自分の場合はゾンビとの戦いでもあるので、面倒なことが多い。
「それは人の道に外れる」
と説いてもゾンビには通じない。連中は人間であるという自覚がない。どう更生させるか。
名古屋の私立高校に招かれて、「これから社会に出る君たちへ」という演題で話をしている。
その最中に、ゾンビに取り囲まれて、首筋や肩を噛まれてしまう。
血がだらだら流れる。その血をぬぐった手で顔をなでる。顔も血だらけになったはずだが、聞いている生徒や教師の様子は変わらない。ゾンビがいることも、講師の顔が血だらけなのも見えないのか。
見えていないようなので、そのまま話を続けて講演を終える。
名古屋市内のホテル。
「ゾンビ症対策マニュアル」という資料を読んでいる。
医学雑誌の特集記事をコピーして持ち歩いているもので、下線を引いたりメモを書き込んだりしながら読む。一般読者も対象とした特集だが、医学や社会科学の専門用語が多く、なかなか理解できない。ほとんど数式とプログラミング言語だけで書かれたシミュレーション例などもあり、さすがにその種の記事はとばす。
だんだん頭が痛くなる。
難しいことを考えようとすると頭が痛くなるのは本当なのだと気づく。
そのうち奇妙な感覚にとらわれる。
頭が痛いのではなく、頭が硬いのではないか。理解力がないという意味での「頭が固い」ではなく、物理的に頭が硬い感じ。手でさわってみるが、もともと頭蓋骨で囲まれた硬い部位だから、どれほど硬くなったのかわからない。外部より内部が硬化しているらしい。結局、頭が物理的に硬くなるから理解力も低下するのか。それなら、頭が悪いという意味での「固い」と物理的な「硬い」は同じことになる。
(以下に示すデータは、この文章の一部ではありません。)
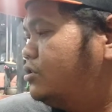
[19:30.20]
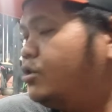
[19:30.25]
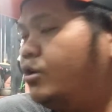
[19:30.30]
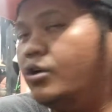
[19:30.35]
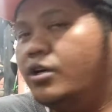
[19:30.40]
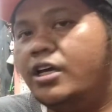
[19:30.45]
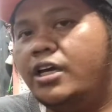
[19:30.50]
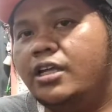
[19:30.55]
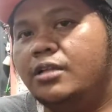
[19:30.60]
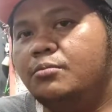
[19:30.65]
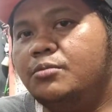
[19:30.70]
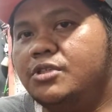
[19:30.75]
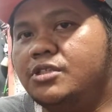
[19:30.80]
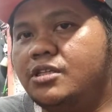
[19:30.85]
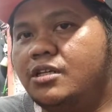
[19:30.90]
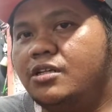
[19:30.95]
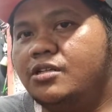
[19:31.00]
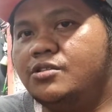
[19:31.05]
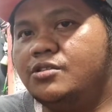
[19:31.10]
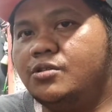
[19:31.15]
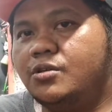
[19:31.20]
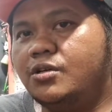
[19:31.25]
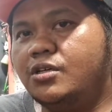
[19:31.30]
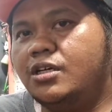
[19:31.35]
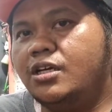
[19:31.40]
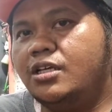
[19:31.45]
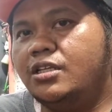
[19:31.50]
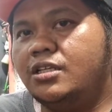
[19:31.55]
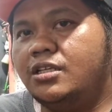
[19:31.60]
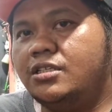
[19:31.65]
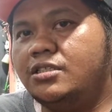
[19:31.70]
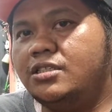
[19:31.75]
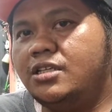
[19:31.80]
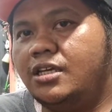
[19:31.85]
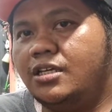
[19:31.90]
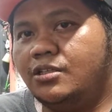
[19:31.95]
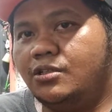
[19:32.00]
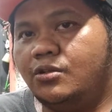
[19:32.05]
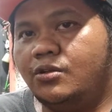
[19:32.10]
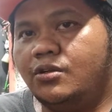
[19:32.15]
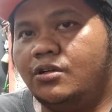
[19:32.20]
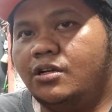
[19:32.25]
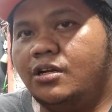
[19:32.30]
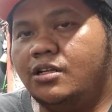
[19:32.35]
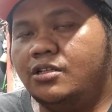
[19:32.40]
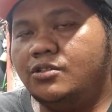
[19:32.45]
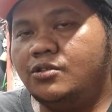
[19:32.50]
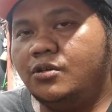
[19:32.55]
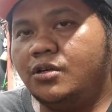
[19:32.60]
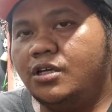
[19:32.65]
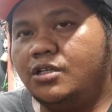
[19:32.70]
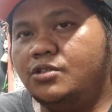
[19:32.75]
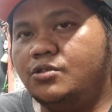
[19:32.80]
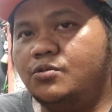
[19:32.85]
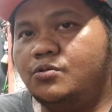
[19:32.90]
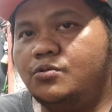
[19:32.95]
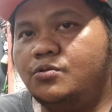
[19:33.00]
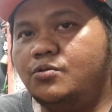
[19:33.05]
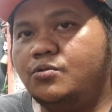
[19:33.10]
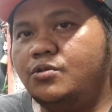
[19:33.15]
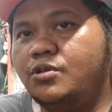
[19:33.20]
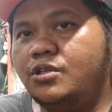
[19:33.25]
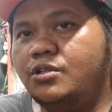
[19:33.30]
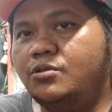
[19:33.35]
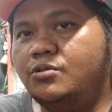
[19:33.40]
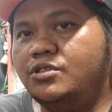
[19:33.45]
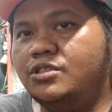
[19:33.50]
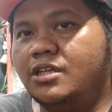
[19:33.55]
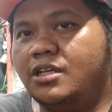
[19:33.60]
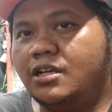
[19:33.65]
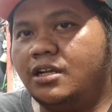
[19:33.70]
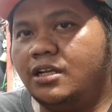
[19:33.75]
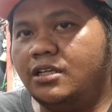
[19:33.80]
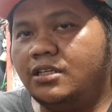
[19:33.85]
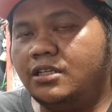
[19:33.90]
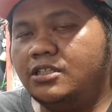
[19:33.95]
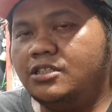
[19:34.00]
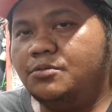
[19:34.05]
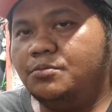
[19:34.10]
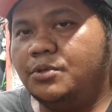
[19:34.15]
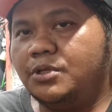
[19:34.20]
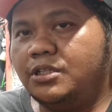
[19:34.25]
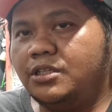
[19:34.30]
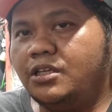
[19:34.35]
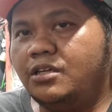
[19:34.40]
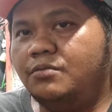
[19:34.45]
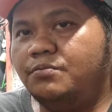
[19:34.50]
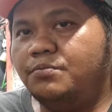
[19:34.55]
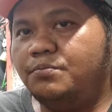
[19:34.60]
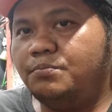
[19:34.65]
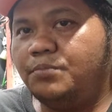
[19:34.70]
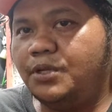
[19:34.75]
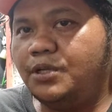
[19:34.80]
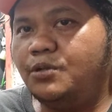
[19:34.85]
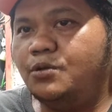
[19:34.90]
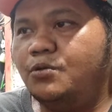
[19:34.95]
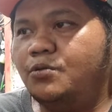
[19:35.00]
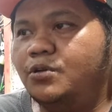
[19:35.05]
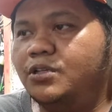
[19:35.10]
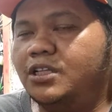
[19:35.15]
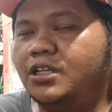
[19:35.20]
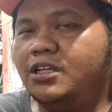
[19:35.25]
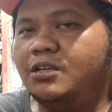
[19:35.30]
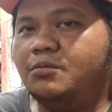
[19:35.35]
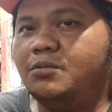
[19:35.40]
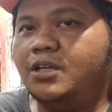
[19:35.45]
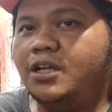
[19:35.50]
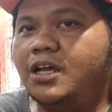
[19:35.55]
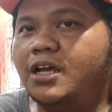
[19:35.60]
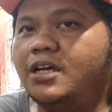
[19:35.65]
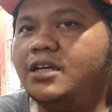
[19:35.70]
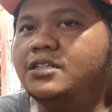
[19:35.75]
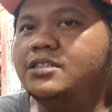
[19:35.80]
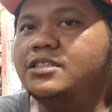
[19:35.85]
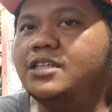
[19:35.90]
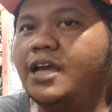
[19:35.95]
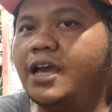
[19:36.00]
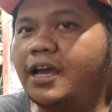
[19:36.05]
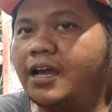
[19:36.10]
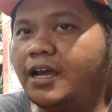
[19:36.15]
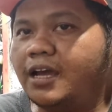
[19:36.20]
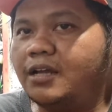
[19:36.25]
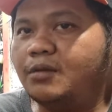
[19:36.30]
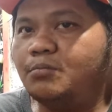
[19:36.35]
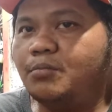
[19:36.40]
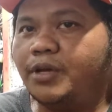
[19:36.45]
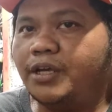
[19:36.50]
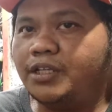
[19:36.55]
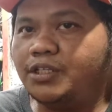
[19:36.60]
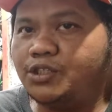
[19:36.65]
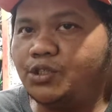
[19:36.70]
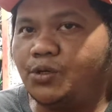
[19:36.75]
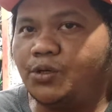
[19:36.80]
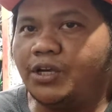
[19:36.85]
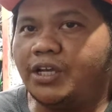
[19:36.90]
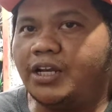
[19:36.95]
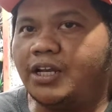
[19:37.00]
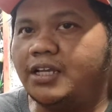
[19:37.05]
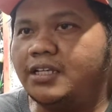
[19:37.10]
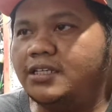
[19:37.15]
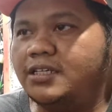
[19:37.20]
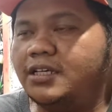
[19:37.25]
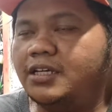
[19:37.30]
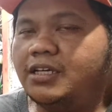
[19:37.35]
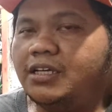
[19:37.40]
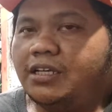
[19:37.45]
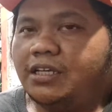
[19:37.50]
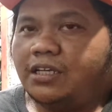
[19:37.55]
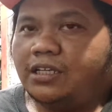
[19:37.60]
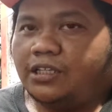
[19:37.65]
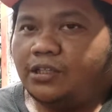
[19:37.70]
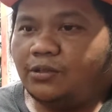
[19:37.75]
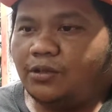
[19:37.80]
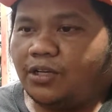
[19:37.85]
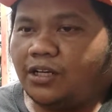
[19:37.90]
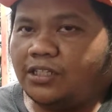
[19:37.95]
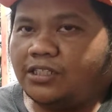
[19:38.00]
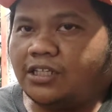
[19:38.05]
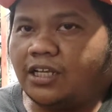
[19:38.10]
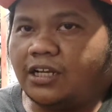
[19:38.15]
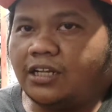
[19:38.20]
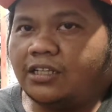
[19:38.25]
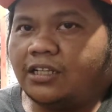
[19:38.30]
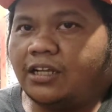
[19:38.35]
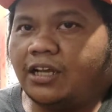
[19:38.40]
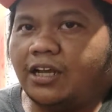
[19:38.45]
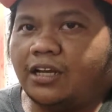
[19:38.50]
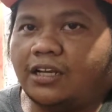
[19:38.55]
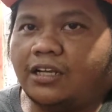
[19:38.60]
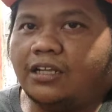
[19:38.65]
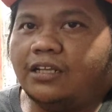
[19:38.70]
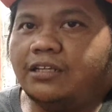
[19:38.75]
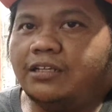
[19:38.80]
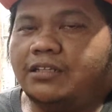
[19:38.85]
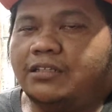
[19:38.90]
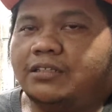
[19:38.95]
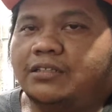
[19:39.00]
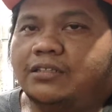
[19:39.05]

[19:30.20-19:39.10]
soket masalah soket injektor dan soket suhu itu caranya seperti yang video gue tadi bilang jangan main congkel aja itu ada cara tekannya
その場合、頭が硬くなったこととゾンビに噛まれたことの関係は?
もしかすると、いまさら対策を調べても手遅れでは?
やはりそうだった。ゾンビに噛まれたせいで、自分もゾンビになってしまった。
ゾンビになったまま人の道を説く仕事をつづけている。
今ではゾンビは敵ではなくなったから、更生させる必要もない。前にくらべて仕事がだいぶ楽になった。
各地で同業者と顔をあわせることがある。
それでわかったのだが、売れっ子連中はたいがいゾンビなのだ。
考えてみれば当然のことで、われわれは人を動かす仕事をしている。ゾンビはそういう仕事に向いている。わざわざ人の首筋に噛みつくまでもない。握手をしたついでに、軽く爪の先でひっかいただけでゾンビ成分が相手の身体に流れ込む。すると相手もゾンビになる。完全なゾンビにはならなくても、ゾンビに好意的な体質にはなる。そのようにしてファンが増え、仕事も増える。売れっ子連中はそういう好循環に乗っている。ということは、自分も一流への道が開けたということか。
ところで、名古屋の高校でのことだが。
ゾンビの姿が人からは見えないなんてことがあるだろうか。そんな話は聞いたことがない。現に自分はゾンビだが、人との付き合いに困ったことはない。自分の姿が他人(ゾンビでない人)にも見えているのは間違いない。
それなら、あの講演中の出来事はなんだったのか。
答はひとつしかない。あの高校では教師も生徒もすでにゾンビ化していた。自分を襲ったゾンビも、彼らの扮装だったのだ。いかにもゾンビらしい姿だったが、そんな見るからにゾンビであるようなゾンビなどいるわけがない。それに気付かなかった自分がうかつというまでである。
自分は笑いものにされたのだろうか。
違うと思う。あれはゾンビコミュニティへの招待式ではなかったか。